SOC 222 Blackness in the Americas
Tuesday, Thursday 1:00-2:50 p.m.
Ginetta Candelario

This course will examine the African Diaspora to the Americas beginning in 1501 with the arrival of the first Hispanicized African slaves (ladinos) to Hispaniola, and the diverse race ideologies and racial institutions that developed around African slavery and emancipation. In this way, this course will comparatively examine the African experience in both South and North American contexts, historically and contemporarily. This course will provide an overview of the various African-based slave systems in Latin America comparing these with the subsequent emergence of a political economy of slavery in the United States. A relative consideration of the impact of these various hemispheric slave economics on domestic and hemispheric race ideologies will be undertaken. Gender will be a key line of analysis, both in terms of texts selected, lectures and assignments.

SOC 228 Women, Gender and Globalization
Tuesday, Thursday 9:00-10:20 a.m.
Leslie King

Globalization implies many things, including corporatization, privatization, and "Americanization." In this course, we will explore how globalization affects the social construction of gender and how, in turn, local gender regimes shape globalization. Globalization is a process that is at once economic, political, and cultural; this course will explore globalization from these varying angles, always with women and gender at the center of analysis.

SOC 229 Sex and Gender in American Society
Monday, Wednesday, Friday 10:00-10:50 a.m.
Alice P. Julier

An examination of the ways in which the social system creates, maintains, and reproduces gender dichotomies with specific attention to the significance of gender in interaction, culture, and a number of institutional contexts, including work, politics, families and sexuality.

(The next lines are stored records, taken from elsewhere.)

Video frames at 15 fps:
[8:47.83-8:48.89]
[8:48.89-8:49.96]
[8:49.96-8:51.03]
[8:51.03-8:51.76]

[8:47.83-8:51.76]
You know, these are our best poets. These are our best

SOC 310 The Sociology of Courageous Behavior:
Gender, Community and the Individual

Tuesday 3:00-4:50 p.m.
Myron P. Glazer

The application of theory and research in contemporary sociology, with particular emphasis on the study of loss, adversity, and courageous response. Case studies include the analysis of ordinary people and extraordinary evil, women's involvement in the struggle to locate the disappeared in Argentina and elsewhere, dissidents to the oppressive Communist society in Czechoslovakia, resistance in concentration camps and ghettos and rescuers of Jews during the European Holocaust. Women's memoirs will serve as a major source.

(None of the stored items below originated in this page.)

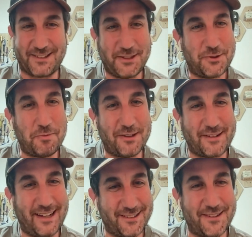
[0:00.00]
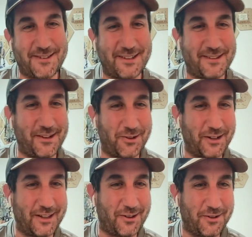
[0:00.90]
And yeah, 2 months later, they said
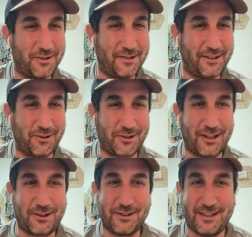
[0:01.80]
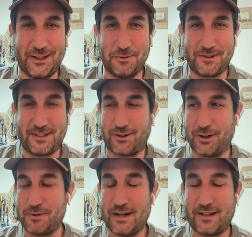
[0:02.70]
they're not going to continue
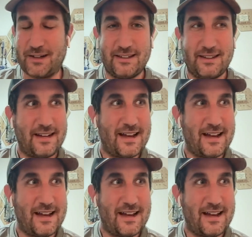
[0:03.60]
this contract.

SOC 323 Gender and Social Change
Wednesday 1:10-3:00 p.m.
Nancy Whittier

Theory and research on the construction of and change in gender categories in the United States, with particular attention to social movements that seek to change gender definitions and stratification, including both feminist and anti-feminist movements. Theoretical frameworks are drawn from feminist theory and social movement theory. Readings examine historical shifts in gender relations and norms, changing definitions of gender in contemporary everyday life, and politicized struggles over gender definitions. Themes throughout the course include the social construction of both femininity and masculinity, the intersection of race, class, and sexual orientation with gender, and the growth of a politics of identity. Case studies include feminist, lesbian and gay, right-wing, self help, anti-abortion, and pro-choice movements.